S’agissant de la transition collective, peut-être referons-nous un point plus précis sur les différentes démarches menées au sein des territoires. Le secteur du soin s’est emparé du dispositif, car les difficultés et les besoins de recrutement sont tels, que s’offre à lui une opportunité d’accélérer les recrutements. Réciproquement, les secteurs qui ont besoin de trouver des débouchés à leurs salariés pourront s’en saisir. Même si la filière de l’automobile ne s’en est pas encore entièrement saisie jusqu’à présent, je pense qu’elle sera fortement concernée. Avec Bruno Lemaire, nous avons d’ailleurs eu l’occasion d’échanger largement avec cette filière ces dernières semaines, un travail qui me semble intéressant. Il est certain que la transition écologique soulève des défis considérables dans le secteur.

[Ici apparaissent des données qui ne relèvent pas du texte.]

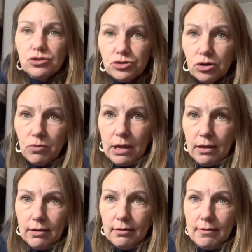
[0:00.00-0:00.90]

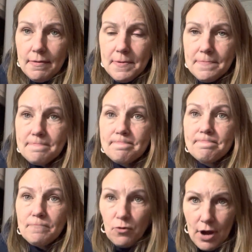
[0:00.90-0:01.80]
doing,
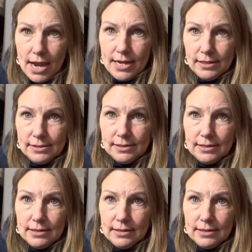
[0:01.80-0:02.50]
right?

Cela dit, les informations qui remontent de nos plateformes territoriales de transition professionnelle font ressortir une variété de secteurs. Après avoir affiné nos analyses, nous aurons l’occasion de partager avec vous la mise en œuvre du dispositif de transition collective, auquel je crois beaucoup. Dans l’esprit de ce que nous avons évoqué à propos de l’apprentissage, de la formation tout au long de la vie, je pense que c’est un dispositif qui demeurera après la crise car il est nécessaire de jeter des passerelles entre les métiers, tout au long de la vie, pour des salariés dont les emplois seraient susceptibles d’être menacés.

Mme la présidente Fadila Khattabi. Madame la ministre, votre semaine a été extrêmement chargée ; nous vous remercions d’autant plus de vous être prêtée à cet exercice comme de vos réponses très utiles.

 

La séance s’achève à dix-sept heures vingt-cinq.